Task details: Please give back all the records exactly, but keep the pictures out.

Records provided:

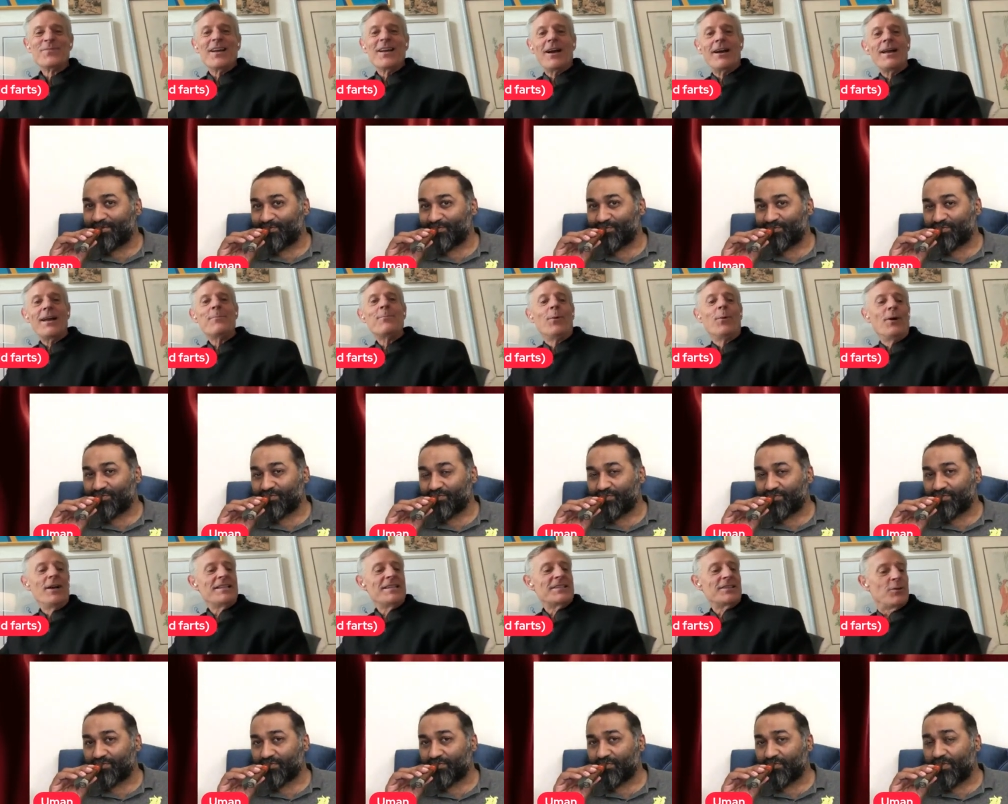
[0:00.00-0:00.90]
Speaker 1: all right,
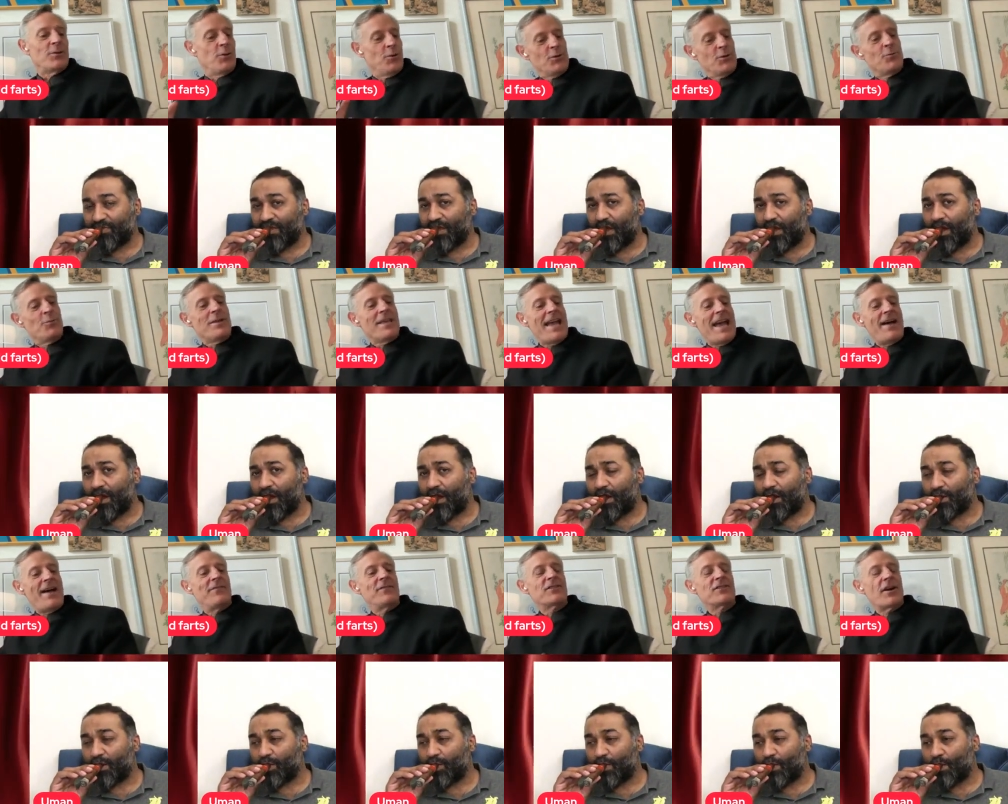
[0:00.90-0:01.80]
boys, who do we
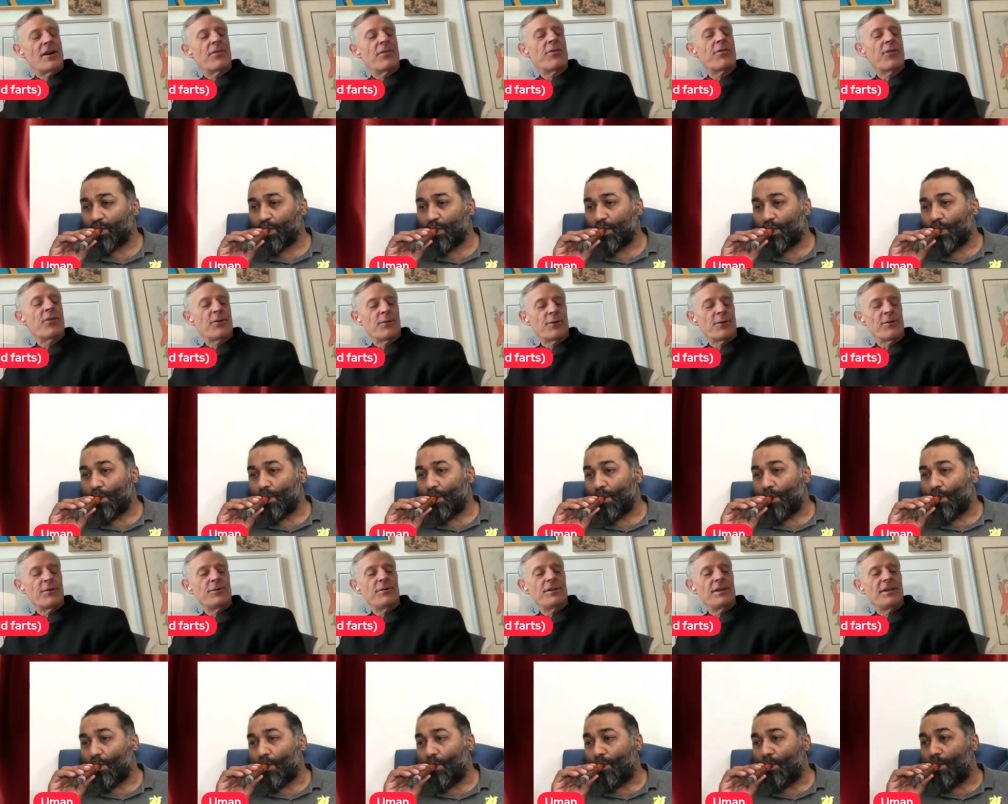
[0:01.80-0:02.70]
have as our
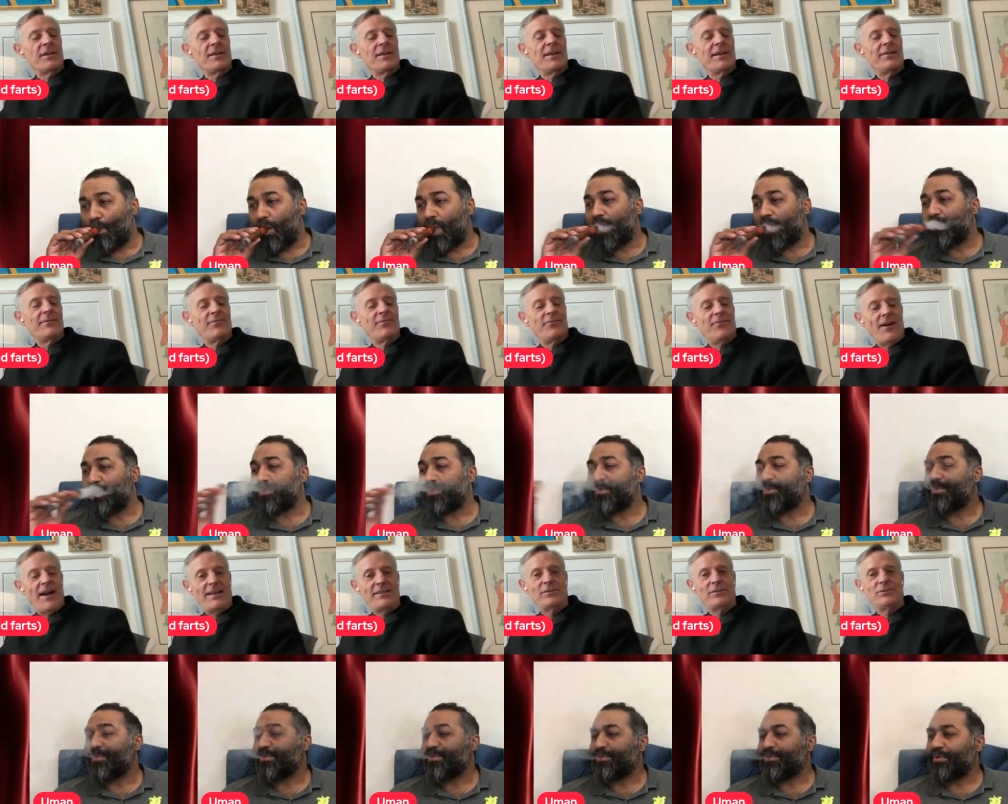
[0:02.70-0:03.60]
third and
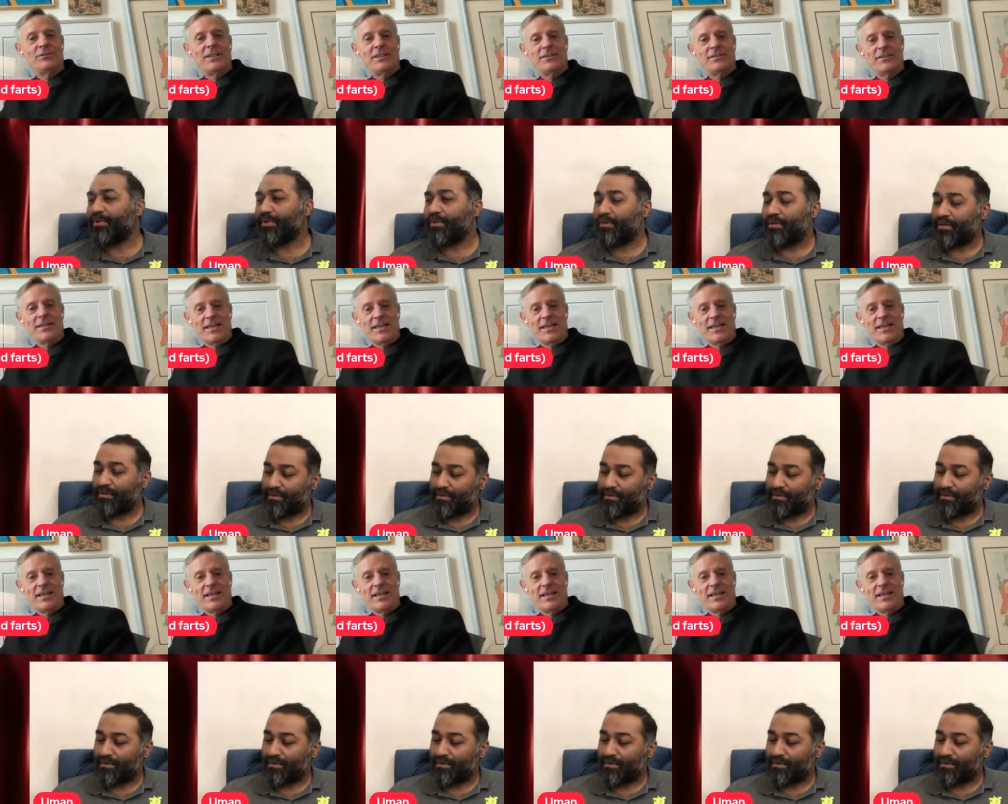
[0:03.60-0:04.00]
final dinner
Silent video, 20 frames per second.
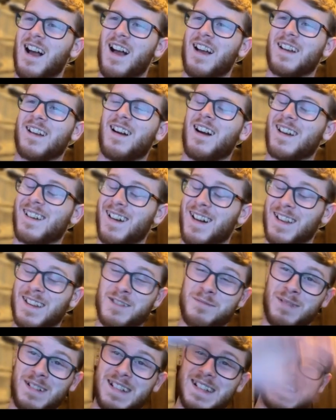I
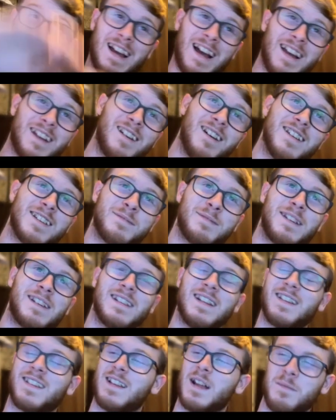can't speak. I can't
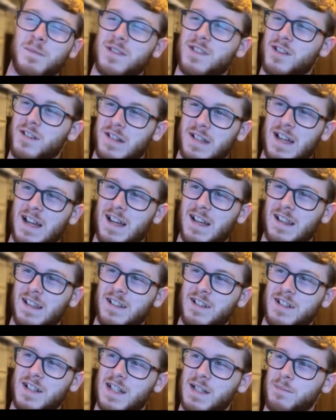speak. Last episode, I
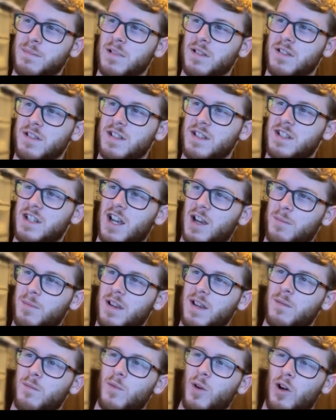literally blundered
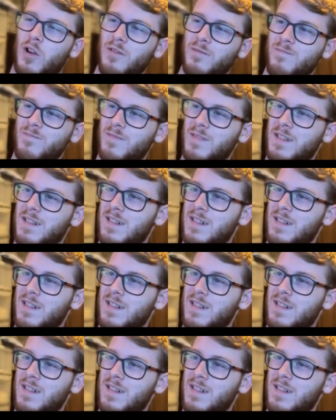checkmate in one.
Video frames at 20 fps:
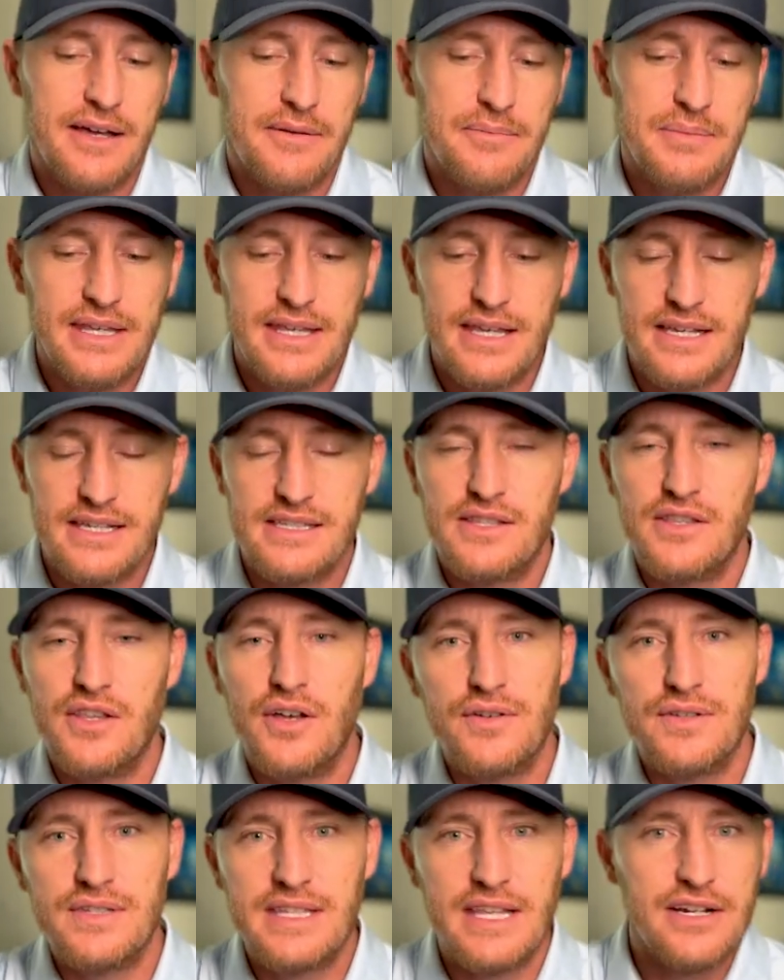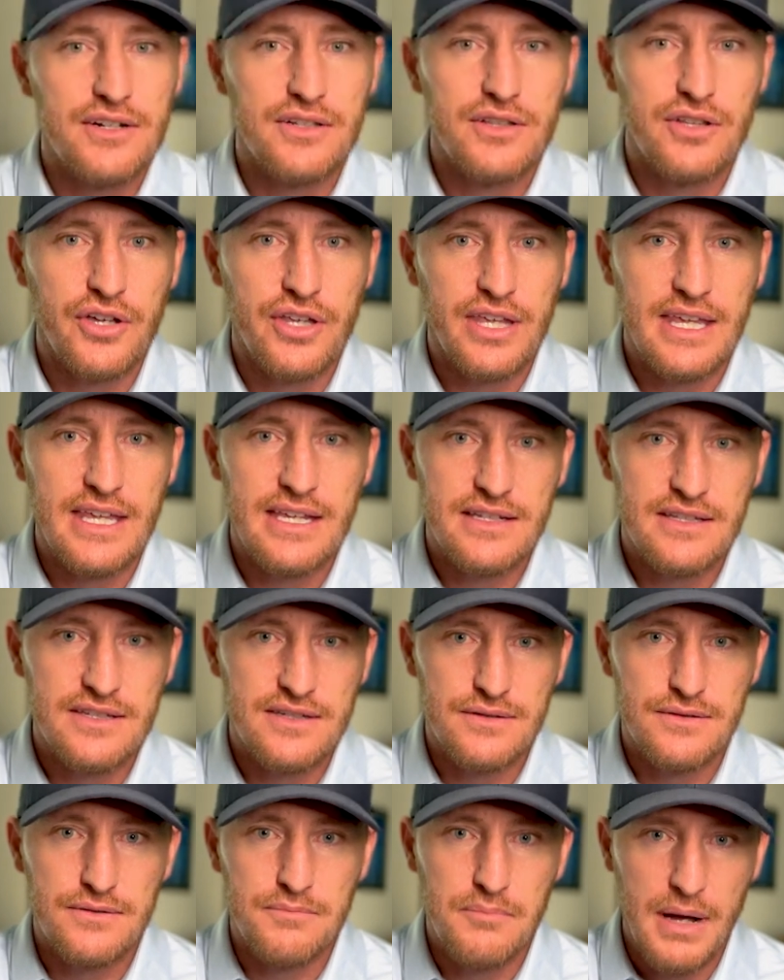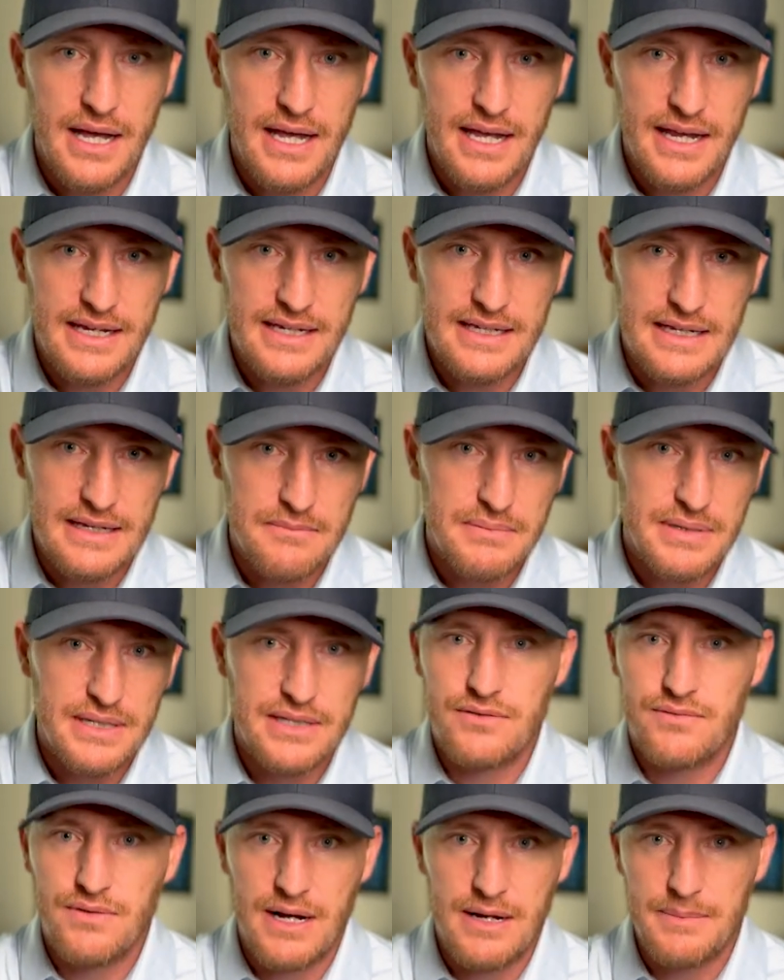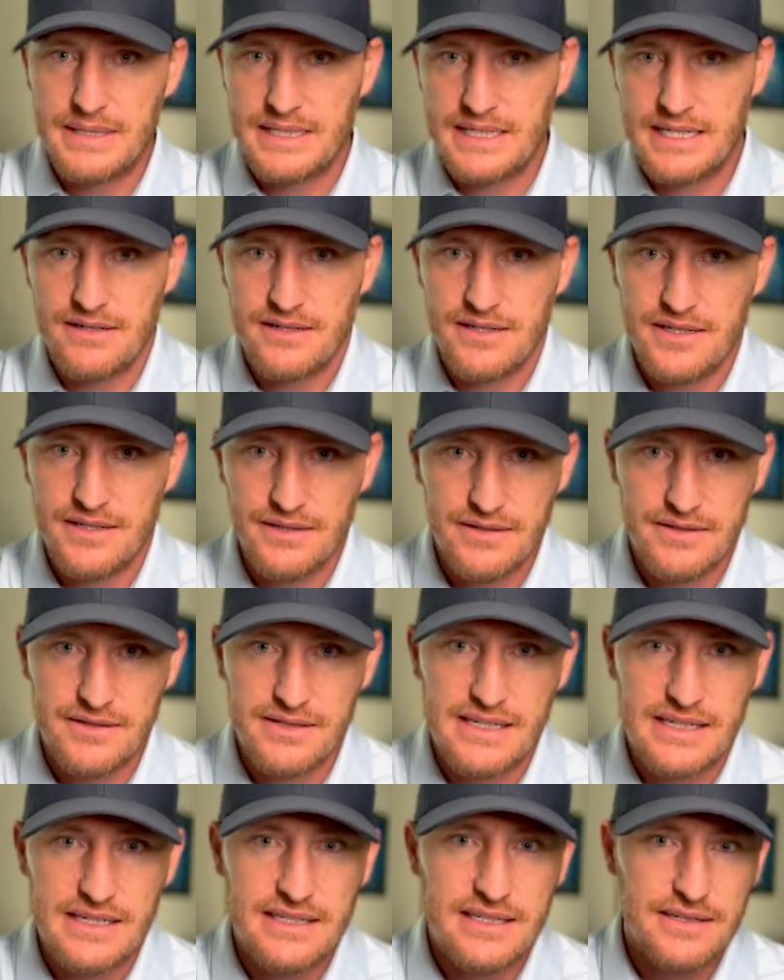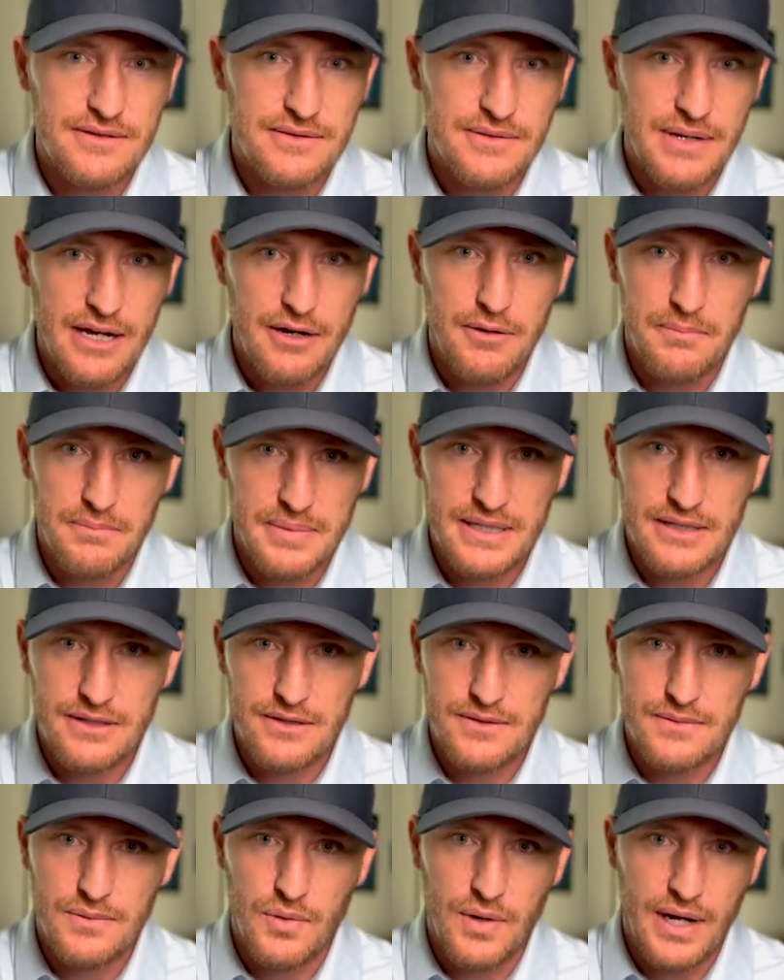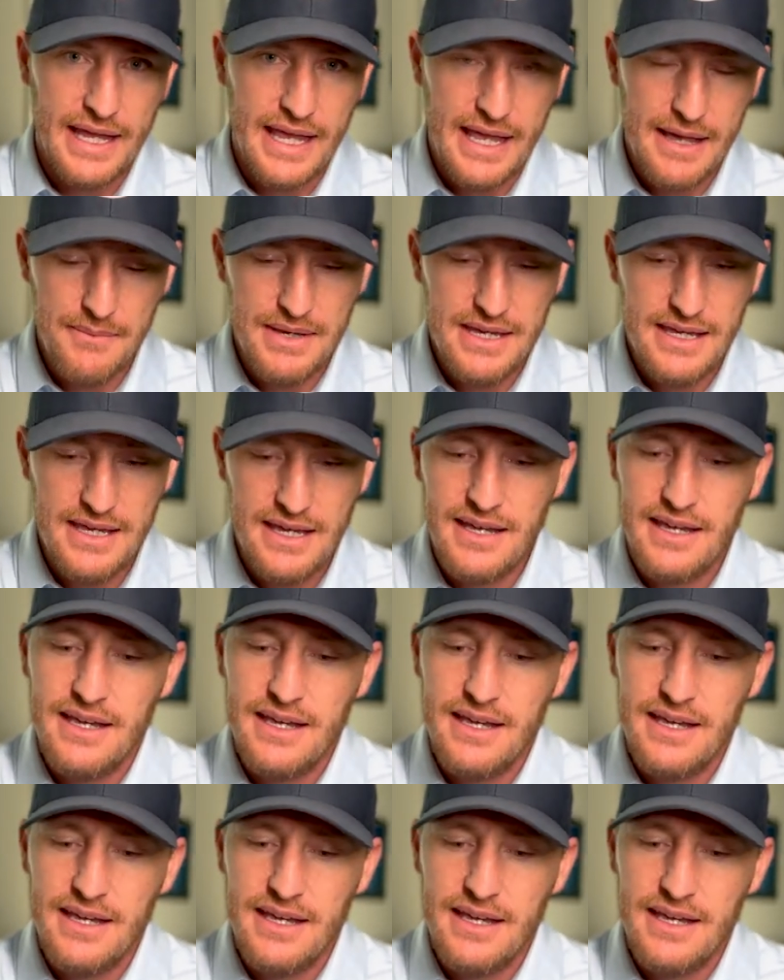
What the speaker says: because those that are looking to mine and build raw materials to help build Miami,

Task response:
[0:00.00-0:00.90]
Speaker 1: all right,
[0:00.90-0:01.80]
boys, who do we
[0:01.80-0:02.70]
have as our
[0:02.70-0:03.60]
third and
[0:03.60-0:04.00]
final dinner
Silent video, 20 frames per second.
I
can't speak. I can't
speak. Last episode, I
literally blundered
checkmate in one.
Video frames at 20 fps:
What the speaker says: because those that are looking to mine and build raw materials to help build Miami,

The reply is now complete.